June 30, 2010
My Thoughts on U.S. Policy in the Middle East
From Tablet Magazine, where Lee Smith asked me to grade the Obama Administration's efforts in the Middle East:
I tend to believe the actions of local actors are more significant than those of U.S. policymakers. And experience in Iraq and Afghanistan has taught me that U.S. military force alone cannot decisively protect most U.S. interests. I also believe U.S. interests in the Middle East should be prioritized against one another within the region and also against U.S. interests elsewhere.
As someone who has spent the past decade getting to know the Arabic-speaking world, I should act in my interests and claim the Arabic-speaking world to be the single most important region from the perspective of U.S. interests. But I can't do that honestly. As I read documents like the National Intelligence Council's 2025 survey, I grow to suspect that specialists of East and South Asia will be far more important to the United States than we would-be Arabists going forward. (All you young whipper-snappers out there reading this blog, in other words, should also be working on your Mandarin flash cards.)

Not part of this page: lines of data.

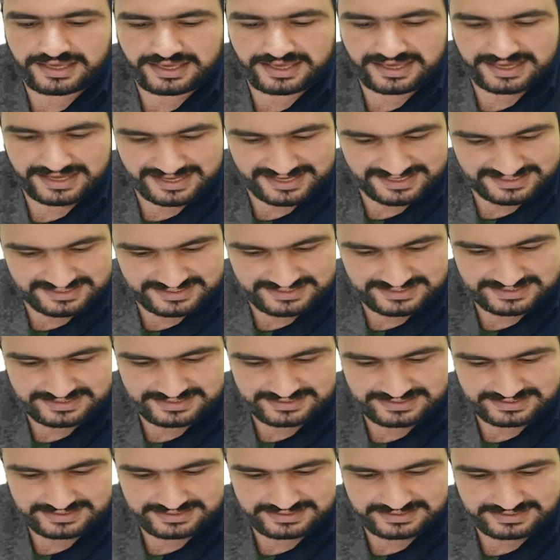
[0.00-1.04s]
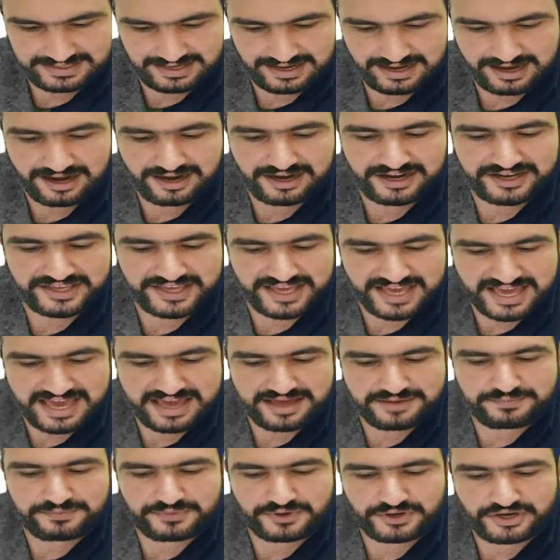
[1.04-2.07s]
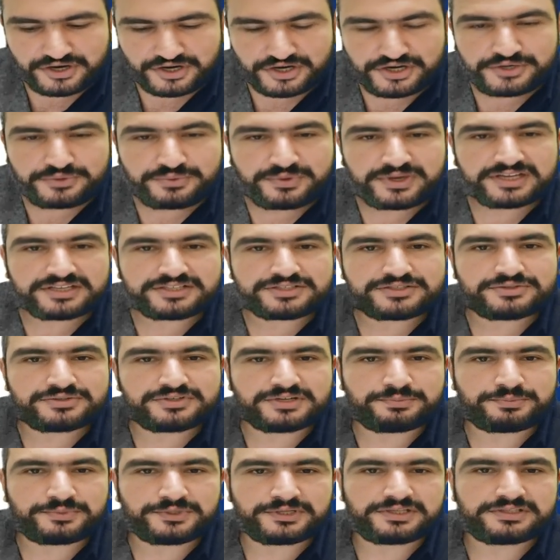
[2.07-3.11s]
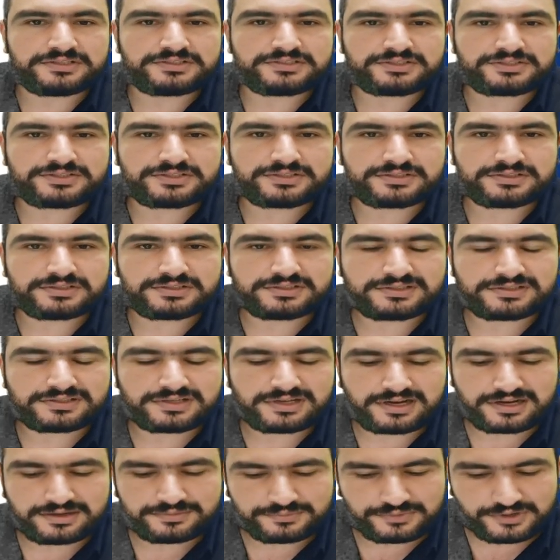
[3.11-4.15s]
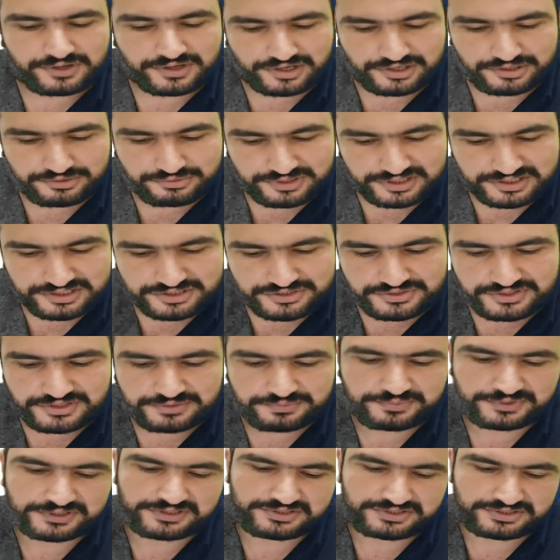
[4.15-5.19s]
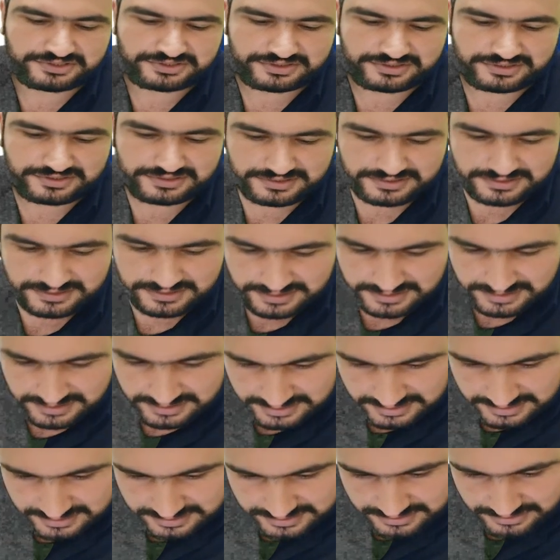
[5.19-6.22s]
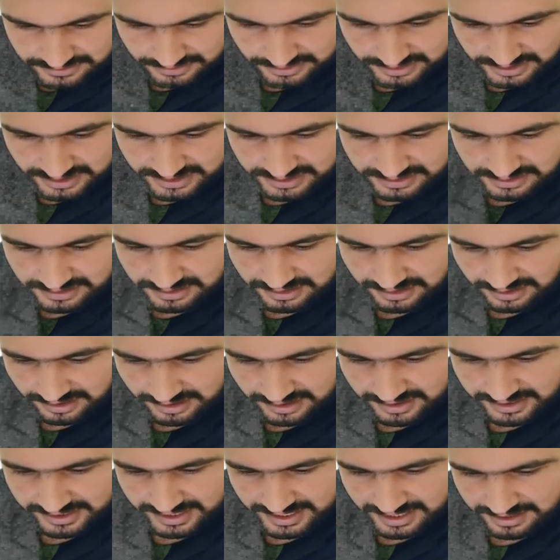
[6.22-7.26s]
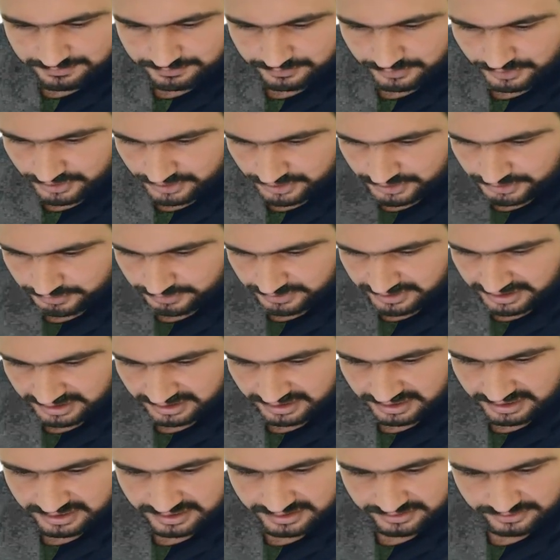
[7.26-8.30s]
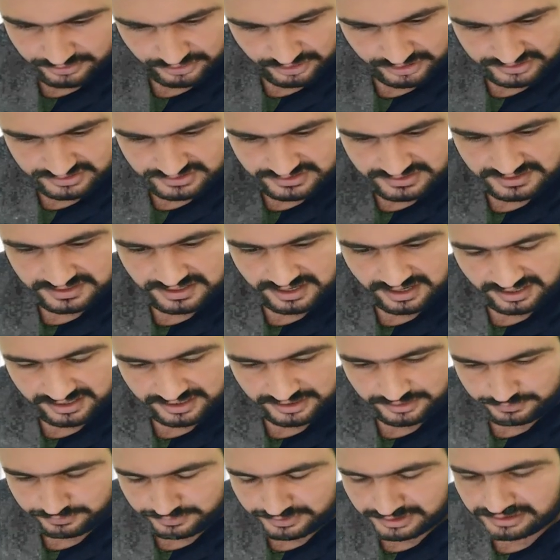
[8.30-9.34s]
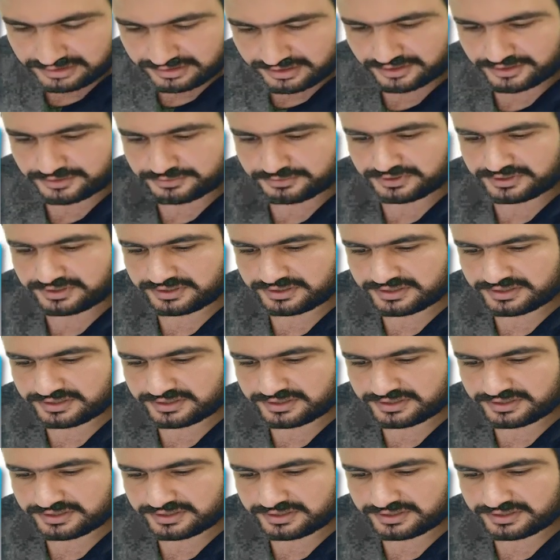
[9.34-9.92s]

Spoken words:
Yes, I am going to the beach. I'm going to the beach. So here, I am going, not I will go.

How one feels about the first and second sentences in that paragraph, though, really determines how one feels the United States should orient and use our power in all parts of the globe. In general, we Americans -- especially some of our friends on the American Right -- tend to overestimate the importance of what we do in comparison to what local actors do. (Iraq and Afghanistan, seriously, should have taught us better.) That doesn't mean we fold up our tents and head home: we just have to be realistic about what we can hope to achieve through the application of U.S. power, military force especially.